総入れ歯の場合、顎の骨が吸収されて形が変化することで、入れ歯のフィット感が悪くなっていきます。そのため、定期的なリライニング(裏打ち)や再製作が必要です。
部分入れ歯では、残存歯の状態が維持されるかどうかが大きなポイントです。歯周病や虫歯によって支えとなる歯が失われると、入れ歯の安定性が低下し、作り替えを余儀なくされます。
7. 費用の違い
保険診療で作る入れ歯と自費診療で作る入れ歯では、費用にも大きな差があります。保険適用の入れ歯は比較的安価で済みますが、素材やフィット感に限界があります。
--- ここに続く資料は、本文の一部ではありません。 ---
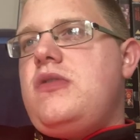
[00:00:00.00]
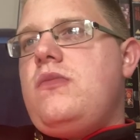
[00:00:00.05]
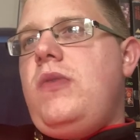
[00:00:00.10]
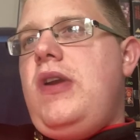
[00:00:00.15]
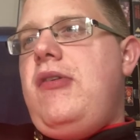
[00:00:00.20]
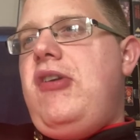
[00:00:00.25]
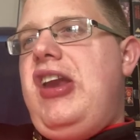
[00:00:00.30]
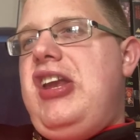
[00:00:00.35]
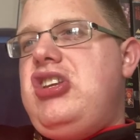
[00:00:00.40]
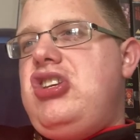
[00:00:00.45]

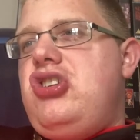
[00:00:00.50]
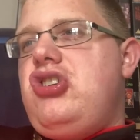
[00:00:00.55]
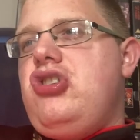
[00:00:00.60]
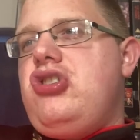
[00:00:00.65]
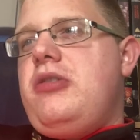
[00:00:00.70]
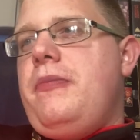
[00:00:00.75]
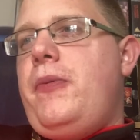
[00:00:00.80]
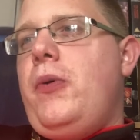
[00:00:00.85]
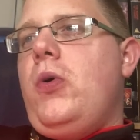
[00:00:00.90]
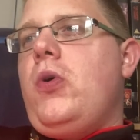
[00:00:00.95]

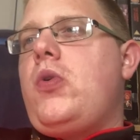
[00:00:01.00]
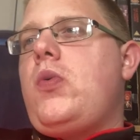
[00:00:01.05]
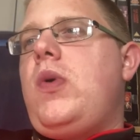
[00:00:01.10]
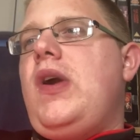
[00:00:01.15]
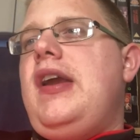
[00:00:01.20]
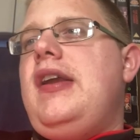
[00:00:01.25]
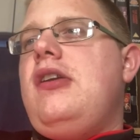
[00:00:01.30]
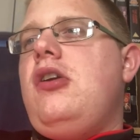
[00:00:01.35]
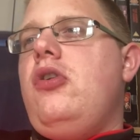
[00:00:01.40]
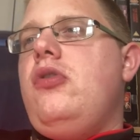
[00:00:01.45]
reintroduced the Borg
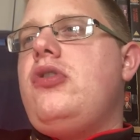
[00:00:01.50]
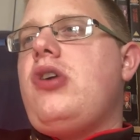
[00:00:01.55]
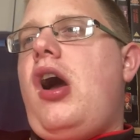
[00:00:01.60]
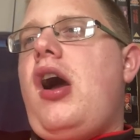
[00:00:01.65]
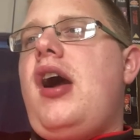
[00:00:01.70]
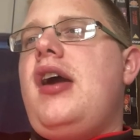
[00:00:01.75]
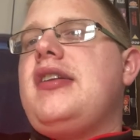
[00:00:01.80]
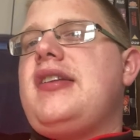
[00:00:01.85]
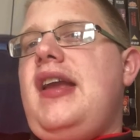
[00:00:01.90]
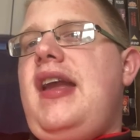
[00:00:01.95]
Queen who
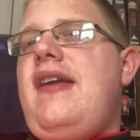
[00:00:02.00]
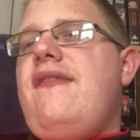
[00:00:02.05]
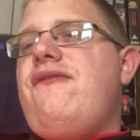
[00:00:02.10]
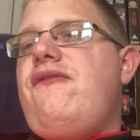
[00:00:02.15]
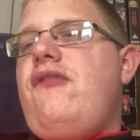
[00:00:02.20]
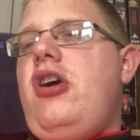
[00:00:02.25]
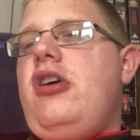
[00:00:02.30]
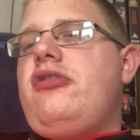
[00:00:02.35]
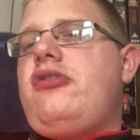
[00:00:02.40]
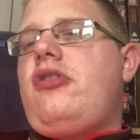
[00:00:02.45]
died in
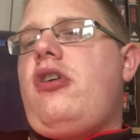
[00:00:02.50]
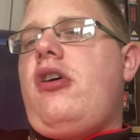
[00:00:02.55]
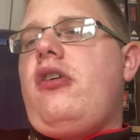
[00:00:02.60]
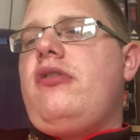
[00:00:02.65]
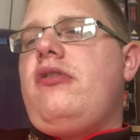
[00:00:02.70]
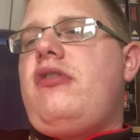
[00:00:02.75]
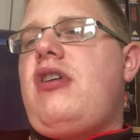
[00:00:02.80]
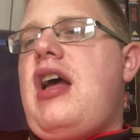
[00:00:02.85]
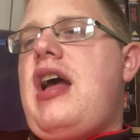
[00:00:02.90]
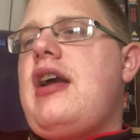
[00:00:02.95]
First
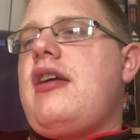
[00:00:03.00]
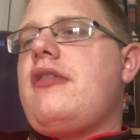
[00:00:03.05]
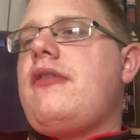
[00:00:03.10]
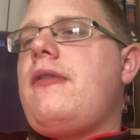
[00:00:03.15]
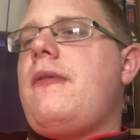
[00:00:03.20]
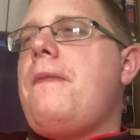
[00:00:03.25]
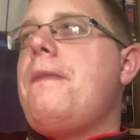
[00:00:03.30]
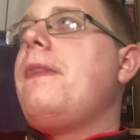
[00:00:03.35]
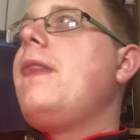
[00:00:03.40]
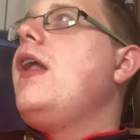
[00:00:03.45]
Contact.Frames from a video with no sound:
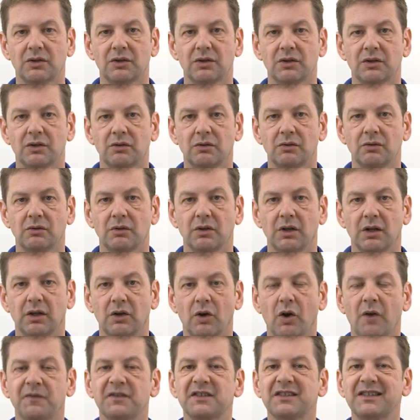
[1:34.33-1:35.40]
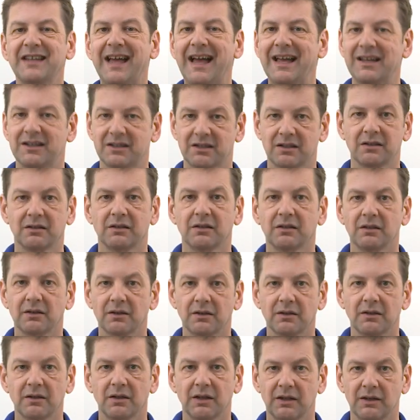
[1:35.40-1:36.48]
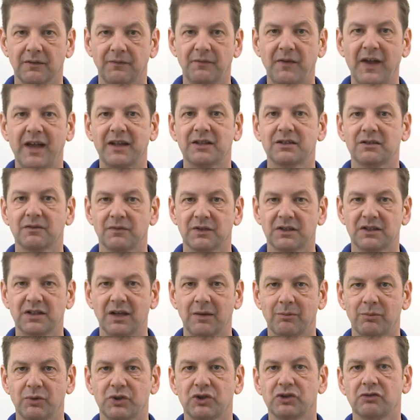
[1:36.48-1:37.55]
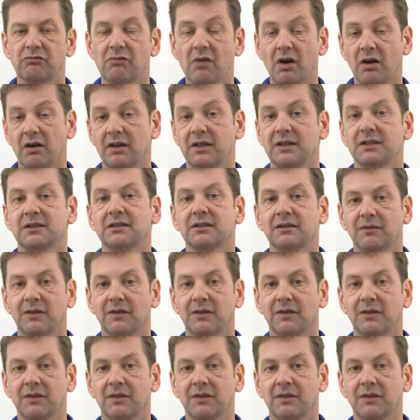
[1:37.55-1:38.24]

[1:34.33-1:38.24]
to offset the effect of the temperature rise,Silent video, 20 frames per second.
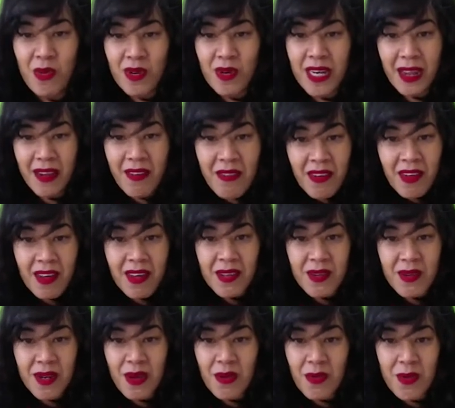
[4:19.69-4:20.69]

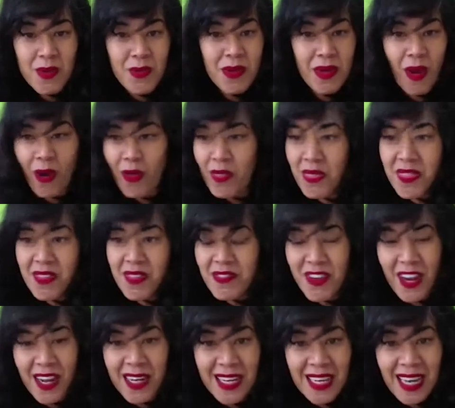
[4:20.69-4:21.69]
we were on the
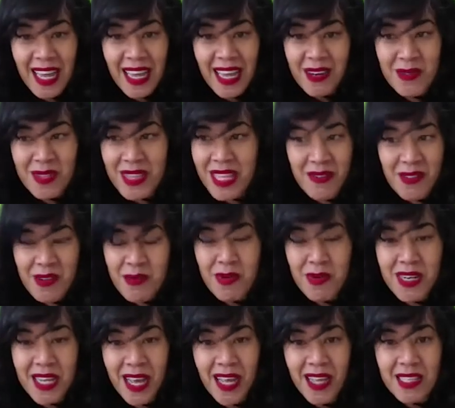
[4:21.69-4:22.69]
front line with
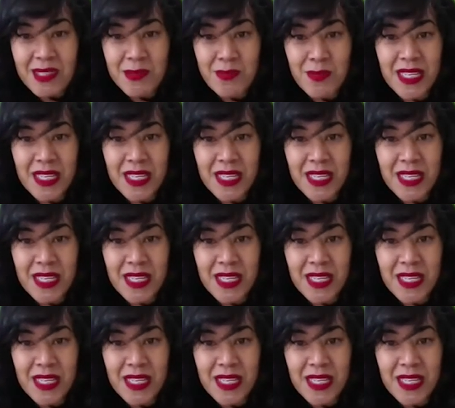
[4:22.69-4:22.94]
everybody else,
部分入れ歯では、設計や金具の素材によって価格が変動しますし、見た目にこだわる場合は自費診療のノンクラスプデンチャーや金属床義歯が選ばれることもあります。
おわりに
総入れ歯と部分入れ歯は、どちらも歯の欠損を補い、生活の質を維持するために欠かせない治療手段です。しかし、それぞれに特徴や利点・欠点があり、患者の口腔内の状態やライフスタイルに応じて適切な選択をする必要があります。
自分に合った入れ歯を見つけるためには、信頼できる歯科医師との相談が不可欠です。また、入れ歯を長く快適に使用するためには、定期的なメンテナンスと、日常的なケアを怠らないことが大切です。入れ歯は単なる補綴装置ではなく、「食べる」「話す」「笑う」といった生活の基本を支える大切なパートナーです。適切な知識と管理で、より豊かな人生を送ることが可能になります。